--- Provided material ---

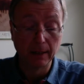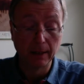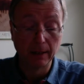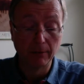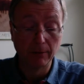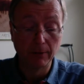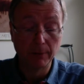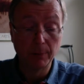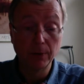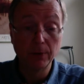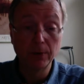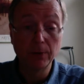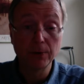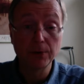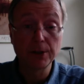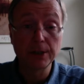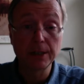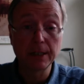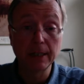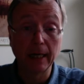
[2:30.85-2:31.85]

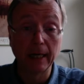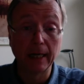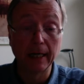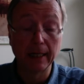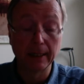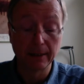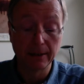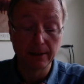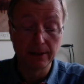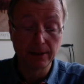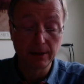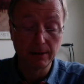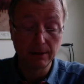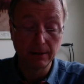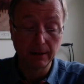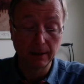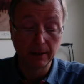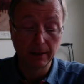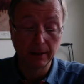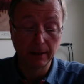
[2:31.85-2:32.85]
report, and
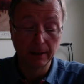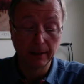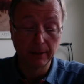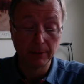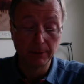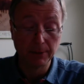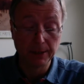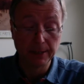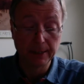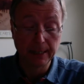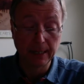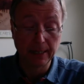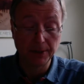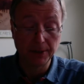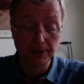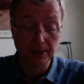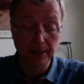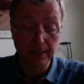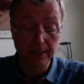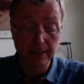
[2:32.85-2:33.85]
it was
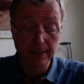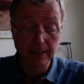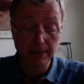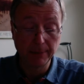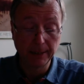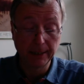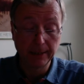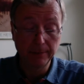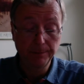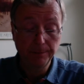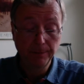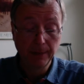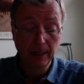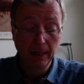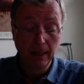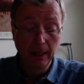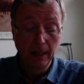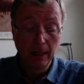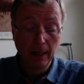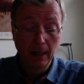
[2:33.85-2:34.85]
attached to that email.
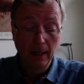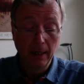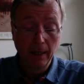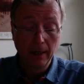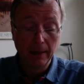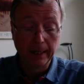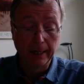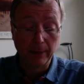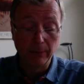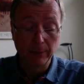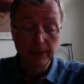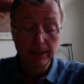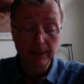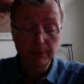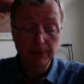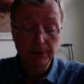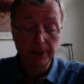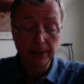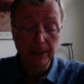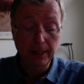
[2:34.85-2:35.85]
Now, what
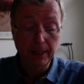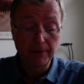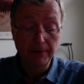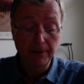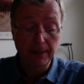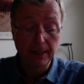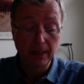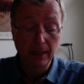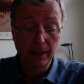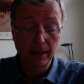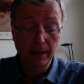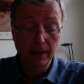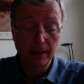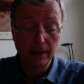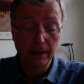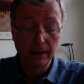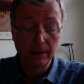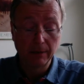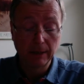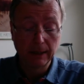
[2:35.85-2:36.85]
I'm going to cover
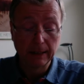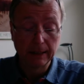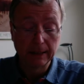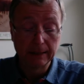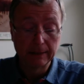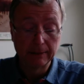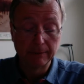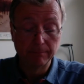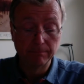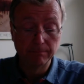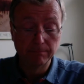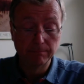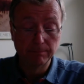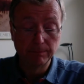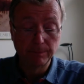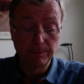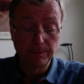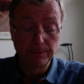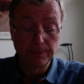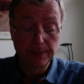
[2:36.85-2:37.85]
are,
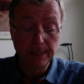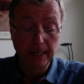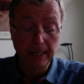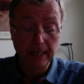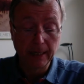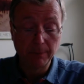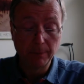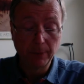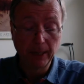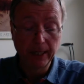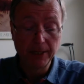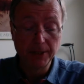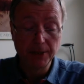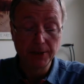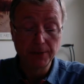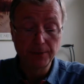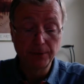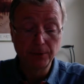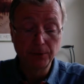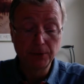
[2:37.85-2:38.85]
say,
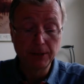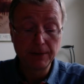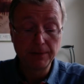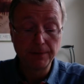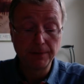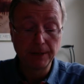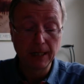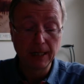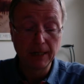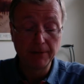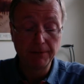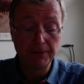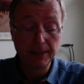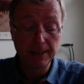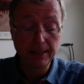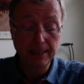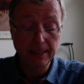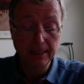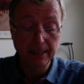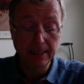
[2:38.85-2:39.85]
pages 45 to
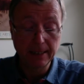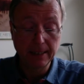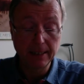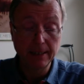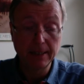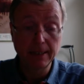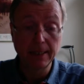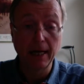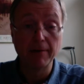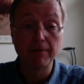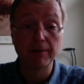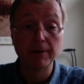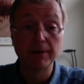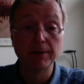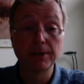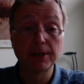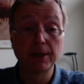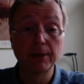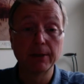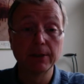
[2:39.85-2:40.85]
67.
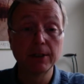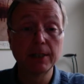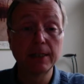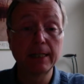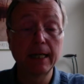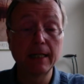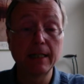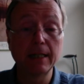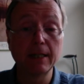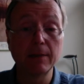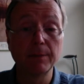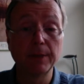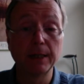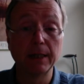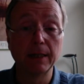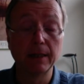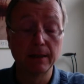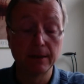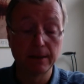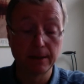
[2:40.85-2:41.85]
So I'll set up the
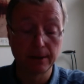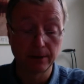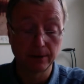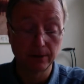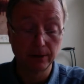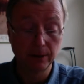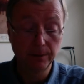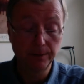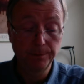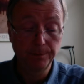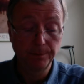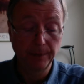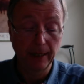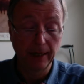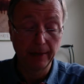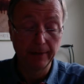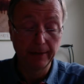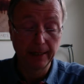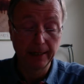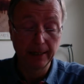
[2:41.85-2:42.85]
article,
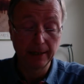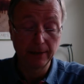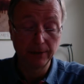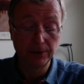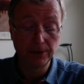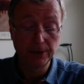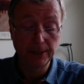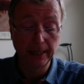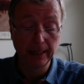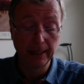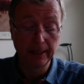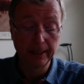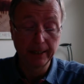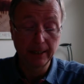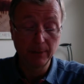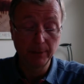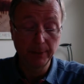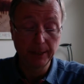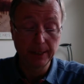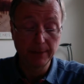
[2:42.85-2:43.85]
and then I'll just say a
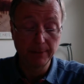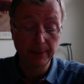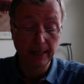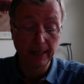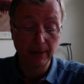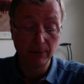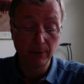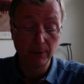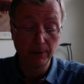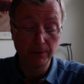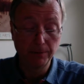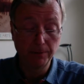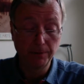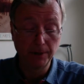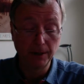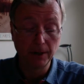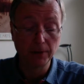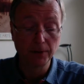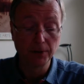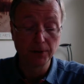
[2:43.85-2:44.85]
little bit about what
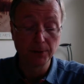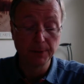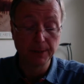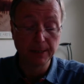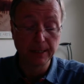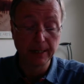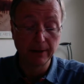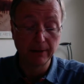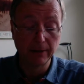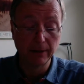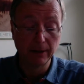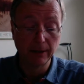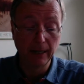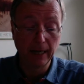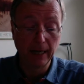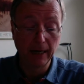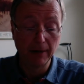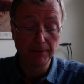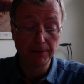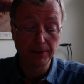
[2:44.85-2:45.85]
follows the material
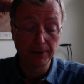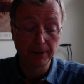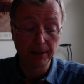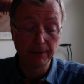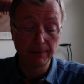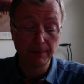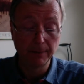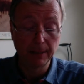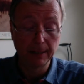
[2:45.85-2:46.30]
after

---

## Problem to solve
Please give again only those lines that run from the one containing "[2:38.85-2:39.85]" through the final line of the listing, both included, exactly as written and without pictures.

## Reply to the task
[2:38.85-2:39.85]
pages 45 to
[2:39.85-2:40.85]
67.
[2:40.85-2:41.85]
So I'll set up the
[2:41.85-2:42.85]
article,
[2:42.85-2:43.85]
and then I'll just say a
[2:43.85-2:44.85]
little bit about what
[2:44.85-2:45.85]
follows the material
[2:45.85-2:46.30]
after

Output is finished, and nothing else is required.